Долгонько могилу искать не довелось. Посреди брошенного поля, у дороги, подле перекрестка была она — свежая да разрытая, изнутри будто выдавленная. Воняло от нее несвежей кровушкой да мясом тухлым, а еще невесть какой гадостью. Перекрестился Агафон, «Отче наш» пробубнил — и ну копать.
Мужик, что в могиле отыскался, вовсе и не сгнил, хоть и гнилью смердел — куда там обычному покойнику. Красивый был мужик, да что-то страшное в смазливой его роже казалось. Поморщился Агафон, рот прикрыл и лопатой давай мертвяка переворачивать, а бабка Сарычиха подзуживает: быстрей, живей! Затем по ее совету Агафон давай ноги мертвяку ломать да под коленками лопатой плоть резать. Вонь от того ударила такая, что Сарычиха едва сама в могилу не свалилась. А последнее, что Сарычиха посоветовала, — кол осиновый в сердце окаянному загнать.
Да кол-то — не острый, не лопата стальная, заточенная. Пришлось Агафону спрыгнуть в могилу, кол приставить, примериться…
Рванулся мертвец.
И впились острые упыревы зубы Агафону в пах через штаны. Заорал Агафон — сперва от боли, а затем от страха, почуяв, как упырь из него кровь высасывает…

…Батюшка Андрей покрутил головой. Одни они с Аленой в деревне остались.

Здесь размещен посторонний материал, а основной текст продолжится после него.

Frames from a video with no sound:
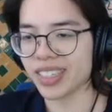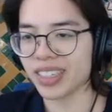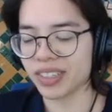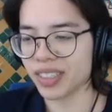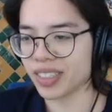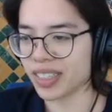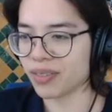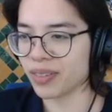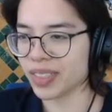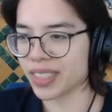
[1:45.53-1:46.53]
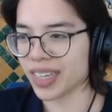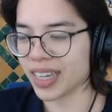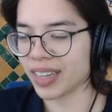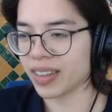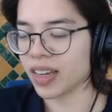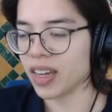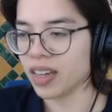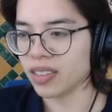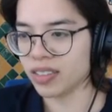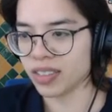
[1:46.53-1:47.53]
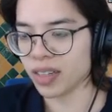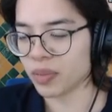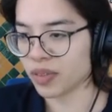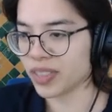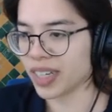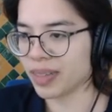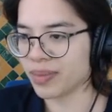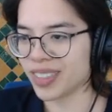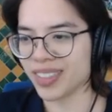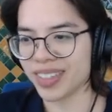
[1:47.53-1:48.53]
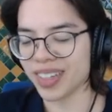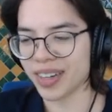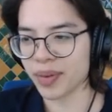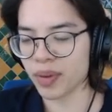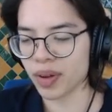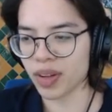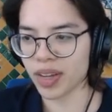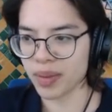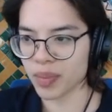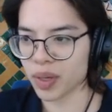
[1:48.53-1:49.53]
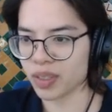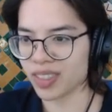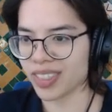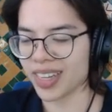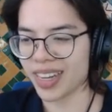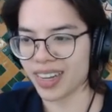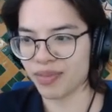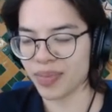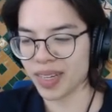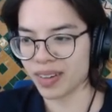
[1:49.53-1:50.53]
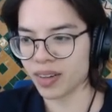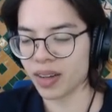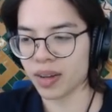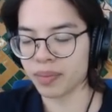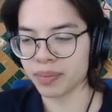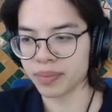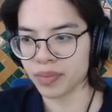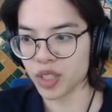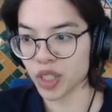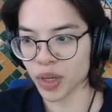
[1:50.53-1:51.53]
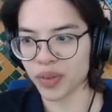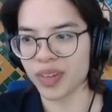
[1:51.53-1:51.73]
there's a difference in the number of times the emotions that have been shown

Остальные, кто жив остался, кто по соседним деревням, а кто и вовсе невесть куда разбежались — с упырем связываться никому неохота.
— Истинно тебе говорю, милый, — журчала Алена, — так и должно было случиться: коли упырь мясо не жевал, а только кровь сосал, значит, смену аль товарища себе готовит. А новый упырь за родней да дружками первым делом придет. Кол-то хорошо наточил?
— Наточил, да с молитвой, да святой водой окропил…
— То дело. А молот у кузнеца взял, чтоб ноги окаянному поломать?
— Взял. И молот окропил, а как же.
— Соль заготовил? Травки-то я приготовила. Смотри, сделай все как надо. Не то станешь рядом с Агафоном еще один упырь. А коли вас трое будет, пиши пропало.
Андрей перекрестился еще раз.
— Их двое, — напомнил.
— Старого-то я на себя беру. У меня с ним и счеты… старые.